Now that you've outlined the roles and capabilities needed for your plugin, you can start building it.
<?php
/*
Plugin Name: Forum Roles
Plugin URI: http://example.com
Description: Creates custom roles and capabilities for a fictional forum plugin.
Version: 0.1
Author: WROX
Author URI: http://wrox.com
*/
/* Custom forum roles and capabilities class. */
class BOJ_Forum_Roles {
/* PHP4 Constructor method. */
function BOJ_Forum_Roles() {
/* Register plugin activation hook. */
register_activation_hook( __FILE__, array( &$this, 'activation' ) );
/* Register plugin deactivation hook. */
register_deactivation_hook( __FILE__, array( &$this, 'deactivation' ) );
}
/* Plugin activation method. */
function activation() {
/* Get the default administrator role. */
$role =& get_role( 'administrator' );
/* Add forum capabilities to the administrator role. */
if ( !empty( $role ) ) {
$role->add_cap( 'publish_forum_topics' );
$role->add_cap( 'edit_others_forum_topics' );
$role->add_cap( 'delete_forum_topics' );
$role->add_cap( 'read_forum_topics' );
}
/* Create the forum administrator role. */
add_role(
'forum_administrator',
'Forum Administrator',
array(
'publish_forum_topics',
'edit_others_forum_topics',
'delete_forum_topics',
'read_forum_topics'
)
);
/* Create the forum moderator role. */add_role(
'forum_moderator',
'Forum Moderator',
array(
'publish_forum_topics',
'edit_others_forum_topics',
'read_forum_topics'
)
);
/* Create the forum member role. */
add_role(
'forum_member',
'Forum Member',
array(
'publish_forum_topics',
'read_forum_topics'
)
);
/* Create the forum suspended role. */
add_role(
'forum_suspended',
'Forum Suspended',
array( 'read_forum_topics' )
);
}
/* Plugin deactivation method. */
function deactivation() {
/* Get the default administrator role. */
$role =& get_role( 'administrator' );
/* Remove forum capabilities to the administrator role. */
if ( !empty( $role ) ) {
$role->remove_cap( 'publish_forum_topics' );
$role->remove_cap( 'edit_others_forum_topics' );
$role->remove_cap( 'delete_forum_topics' );
$role->remove_cap( 'read_forum_topics' );
}
/* Set up an array of roles to delete. */
$roles_to_delete = array(
'forum_administrator',
'forum_moderator',
'forum_member',
'forum_suspended'
);
/* Loop through each role, deleting the role if necessary. */
foreach ( $roles_to_delete as $role ) {
/* Get the users of the role. */$users = get_users( array( 'role' => $role ) );
/* Check if there are no users for the role. */
if ( count( $users ) <= 0 ) {
/* Remove the role from the site. */
remove_role( $role );
}
}
}
}
$forum_roles = new BOJ_Forum_Roles();
?>Code snippet boj-forum-roles.php
This plugin can make the four extra roles you created available on the Users screen in the admin, as shown in Figure 8-4. Your plugin users could add the users they want to these forum-type roles.

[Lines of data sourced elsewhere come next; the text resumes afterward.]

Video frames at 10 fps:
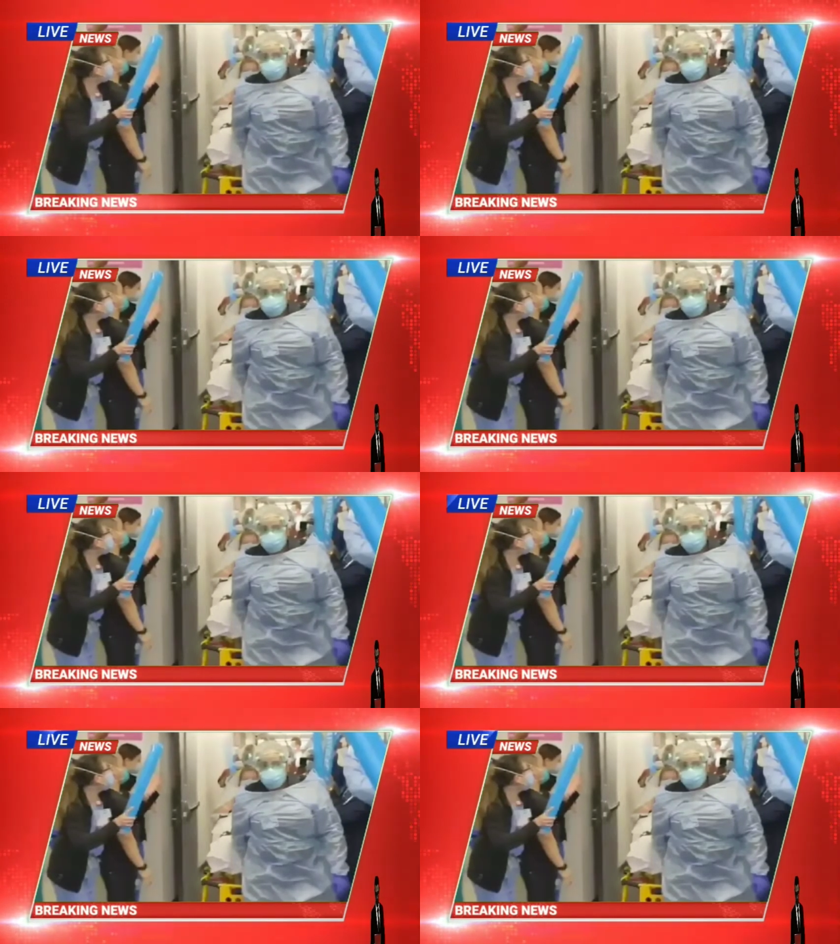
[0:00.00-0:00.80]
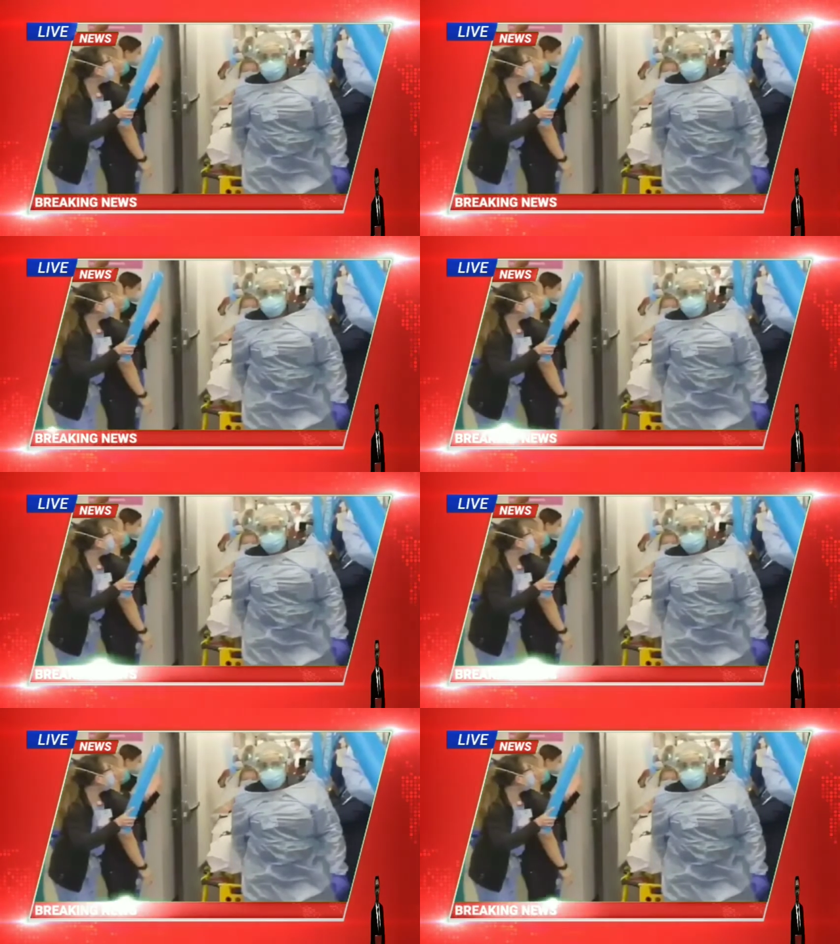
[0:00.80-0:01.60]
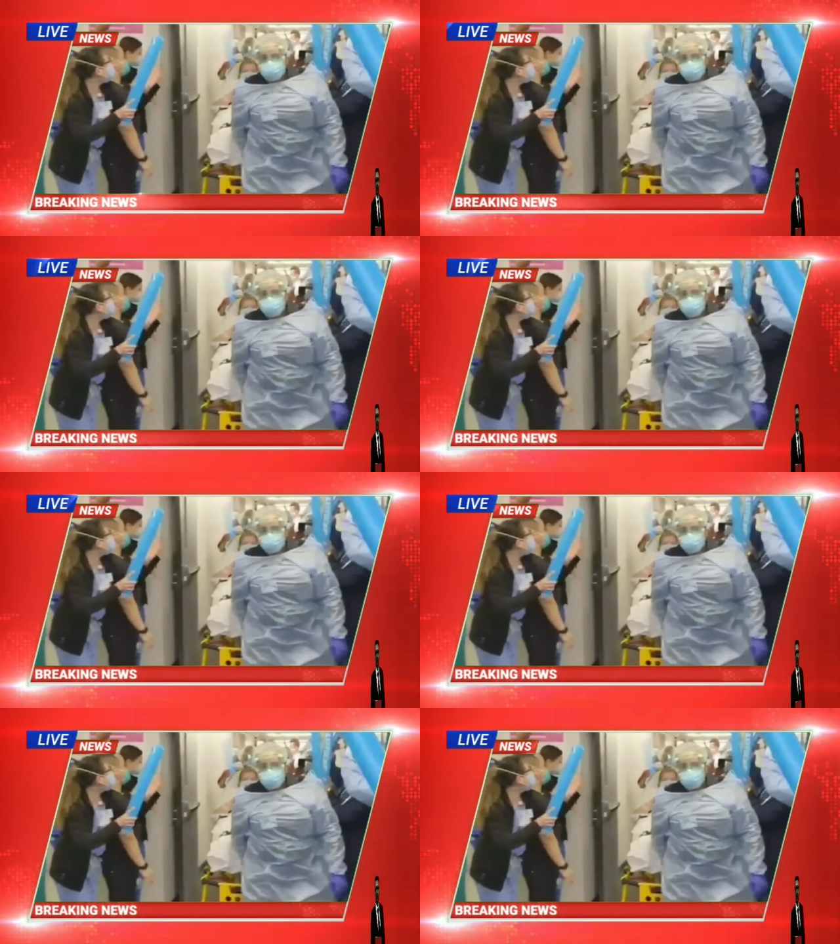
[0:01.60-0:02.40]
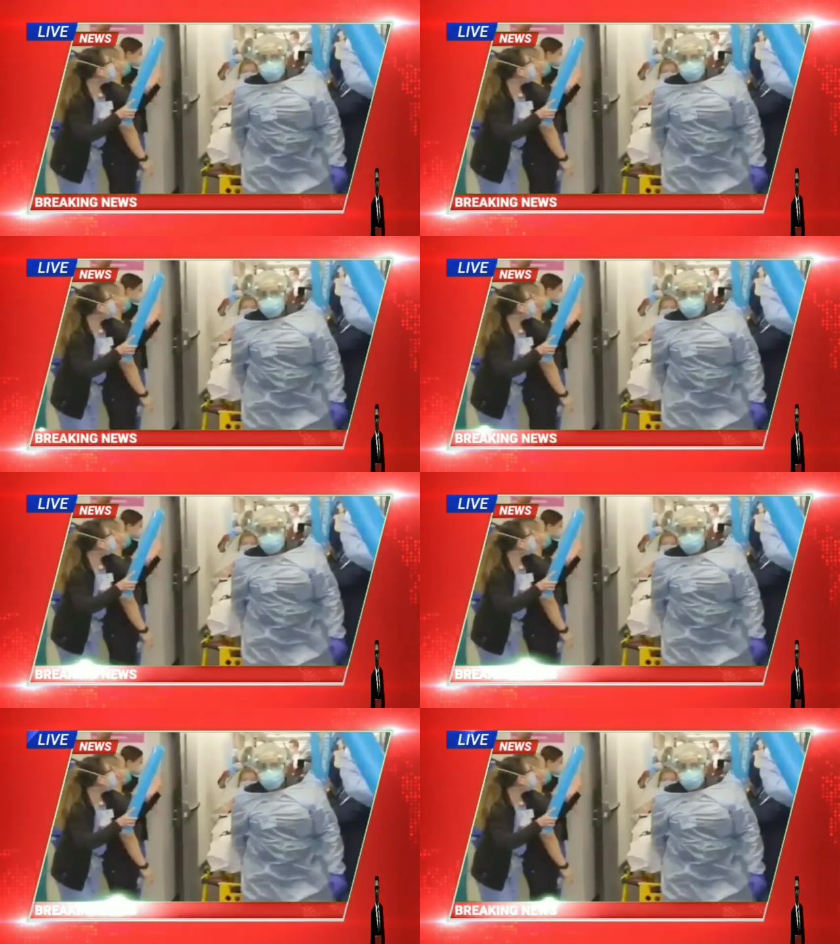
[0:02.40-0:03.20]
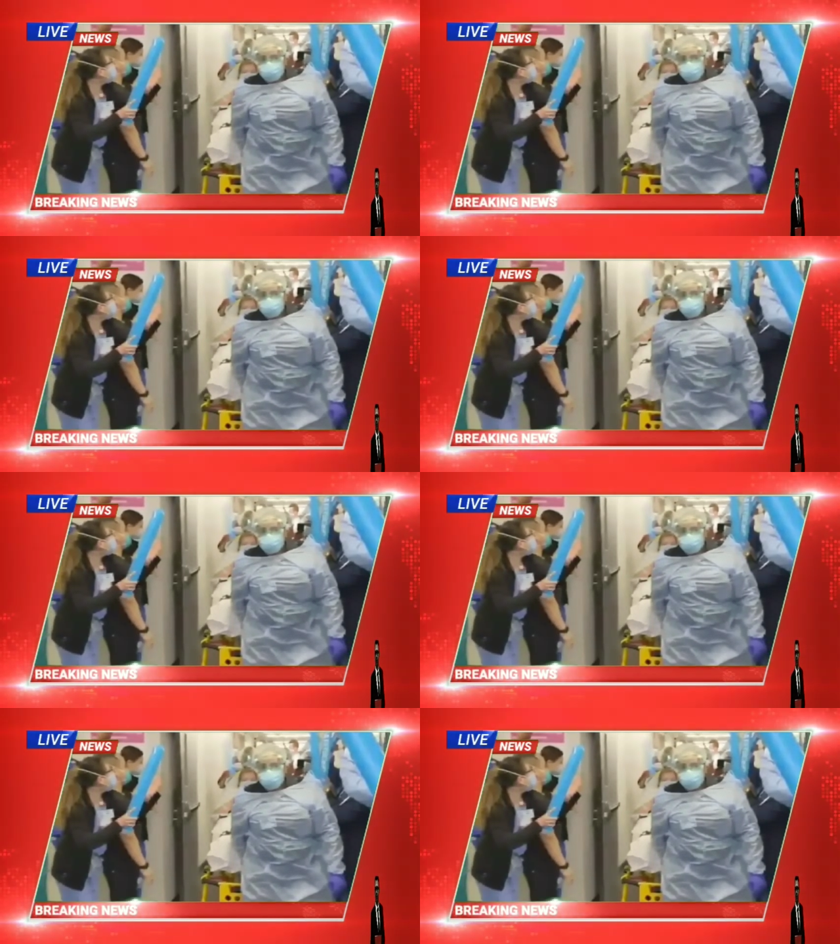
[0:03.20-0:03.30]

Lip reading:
[unreadable: no face in view]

The user, role, and capability systems in WordPress are powerful and flexible, enabling you to build any type of plugin to manipulate how these systems work. Each section in this chapter has briefly touched on possibilities. The best thing you can do as a plugin developer is set up a test install and create several fictional test users. Then, take what you've learned throughout this chapter and start coding.

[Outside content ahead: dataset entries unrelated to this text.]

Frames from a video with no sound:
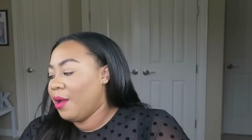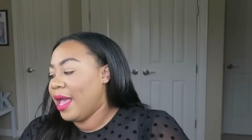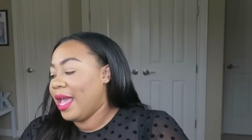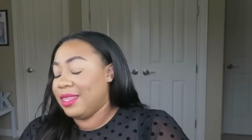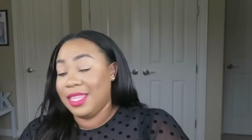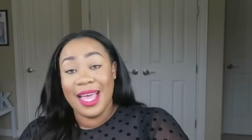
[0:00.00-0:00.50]

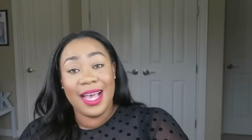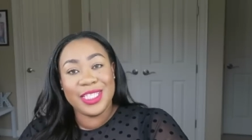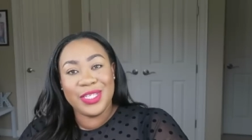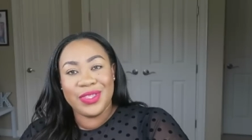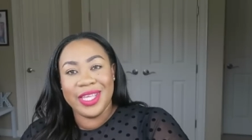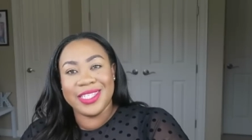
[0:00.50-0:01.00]
okay, the
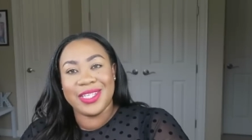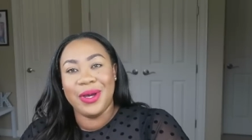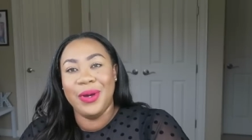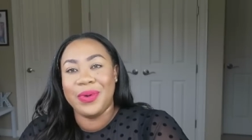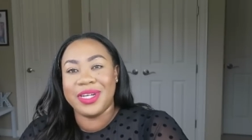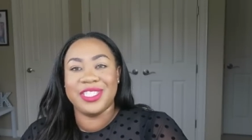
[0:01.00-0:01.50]
last two things
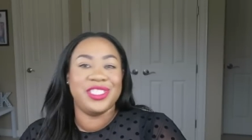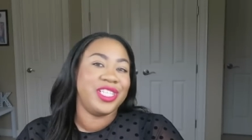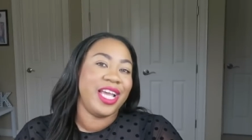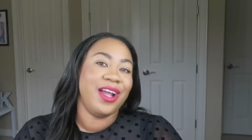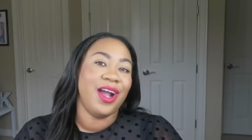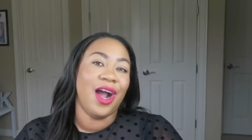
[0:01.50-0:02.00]
I want to
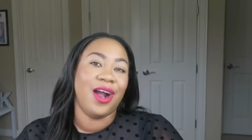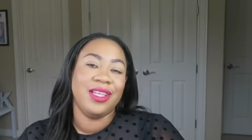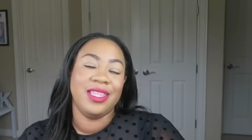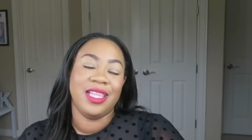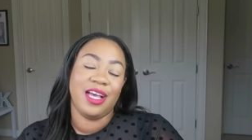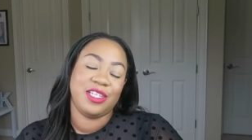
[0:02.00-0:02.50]
share are
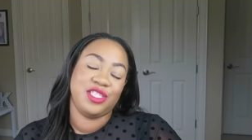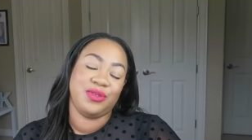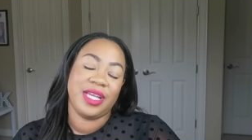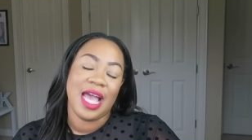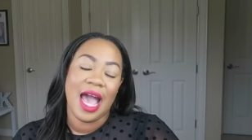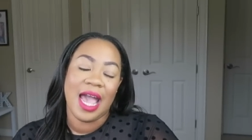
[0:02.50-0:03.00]

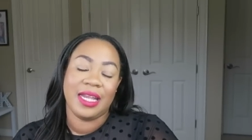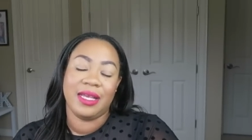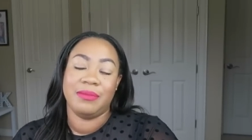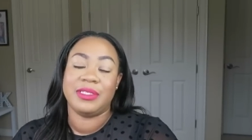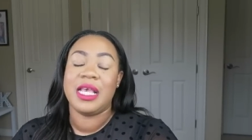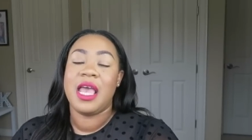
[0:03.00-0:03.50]
luxury
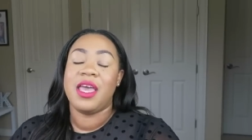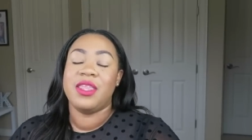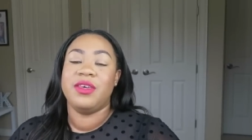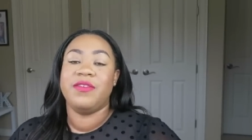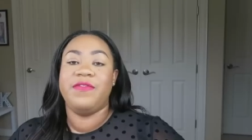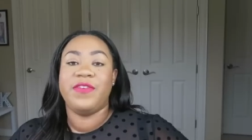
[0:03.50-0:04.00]
items.
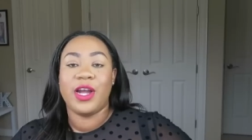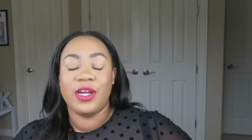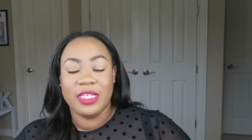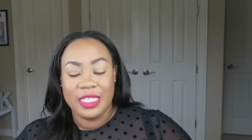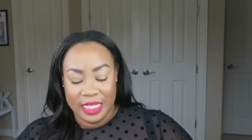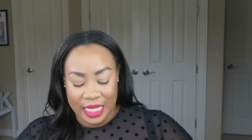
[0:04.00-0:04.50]
The
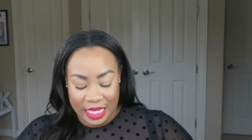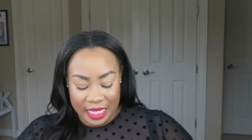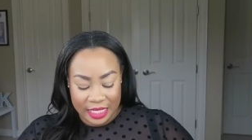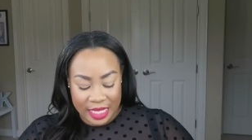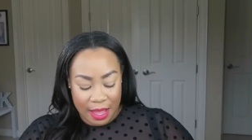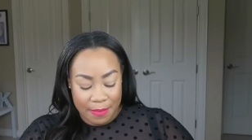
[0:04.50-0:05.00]
first
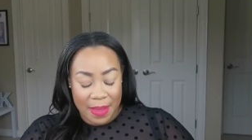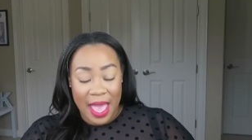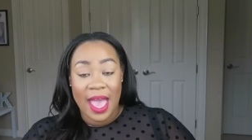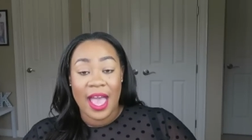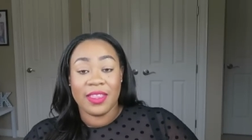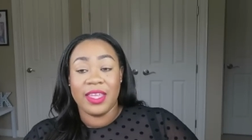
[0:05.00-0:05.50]
is a
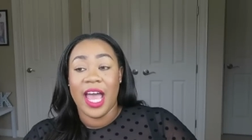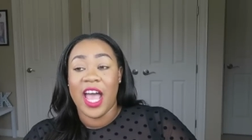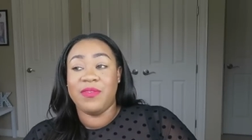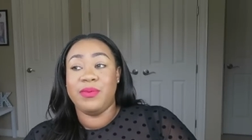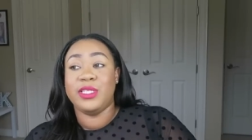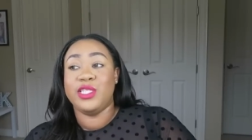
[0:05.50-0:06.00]
bag that
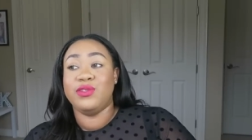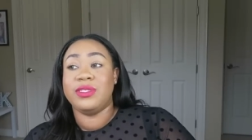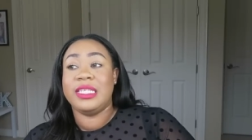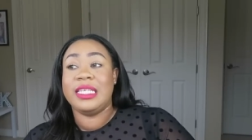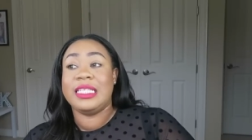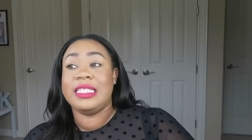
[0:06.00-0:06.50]
I've been
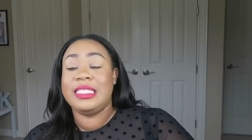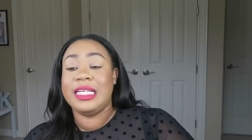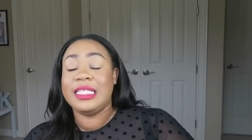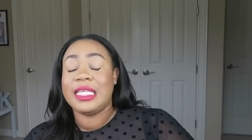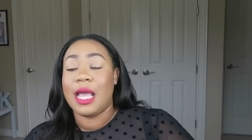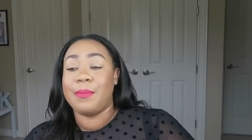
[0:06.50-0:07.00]
using
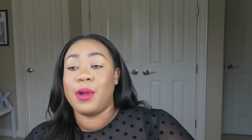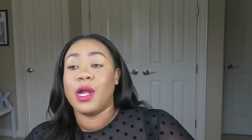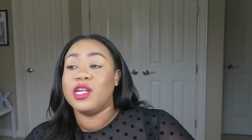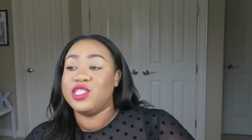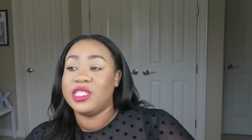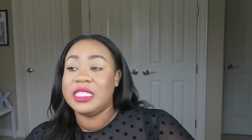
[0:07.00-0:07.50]
since I
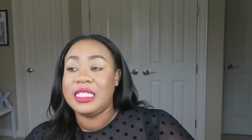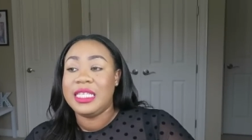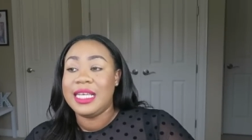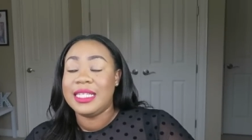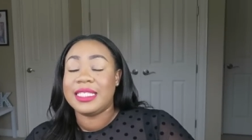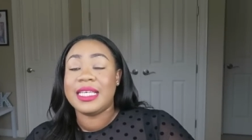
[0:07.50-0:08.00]
purchased
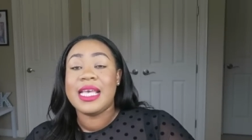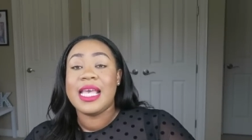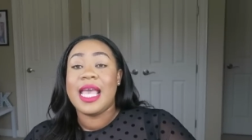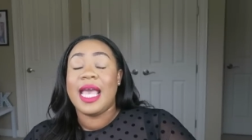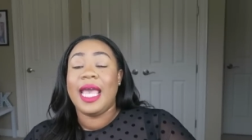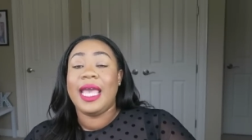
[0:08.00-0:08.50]
it,
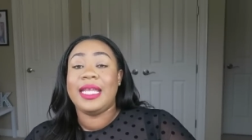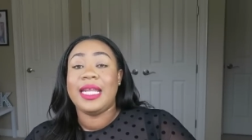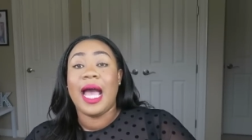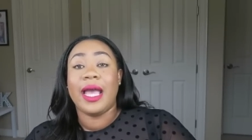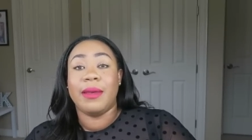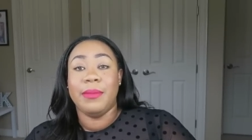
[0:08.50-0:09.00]
and
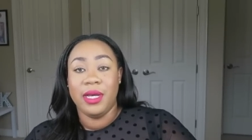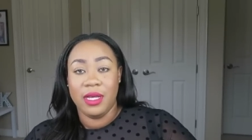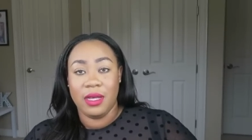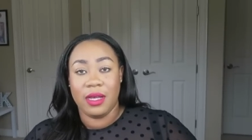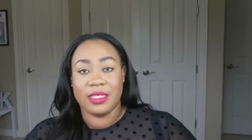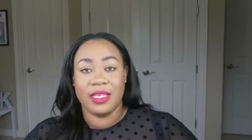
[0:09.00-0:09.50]
I am
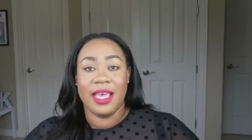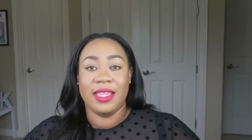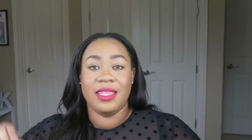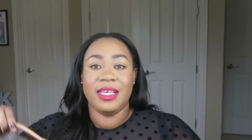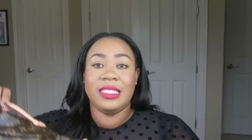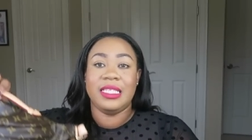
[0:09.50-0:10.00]
hooked.
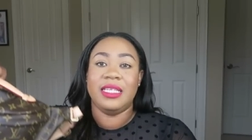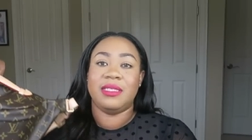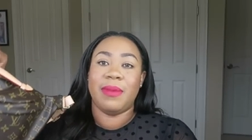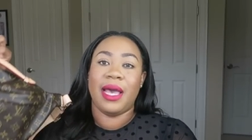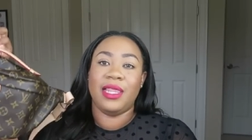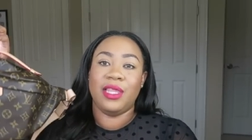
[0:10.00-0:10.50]
And this is
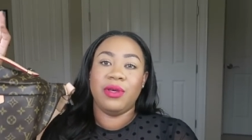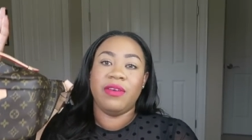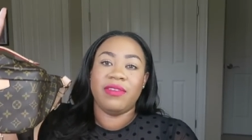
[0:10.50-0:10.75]
my Louis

If you take away anything from this chapter, you need to remember how the relationship of users, roles, and capabilities works. Capabilities control permissions. Roles are given capabilities. Users are assigned roles, and each role's capabilities are extended to its users. Keeping this in mind when developing your plugins can make the development process much smoother.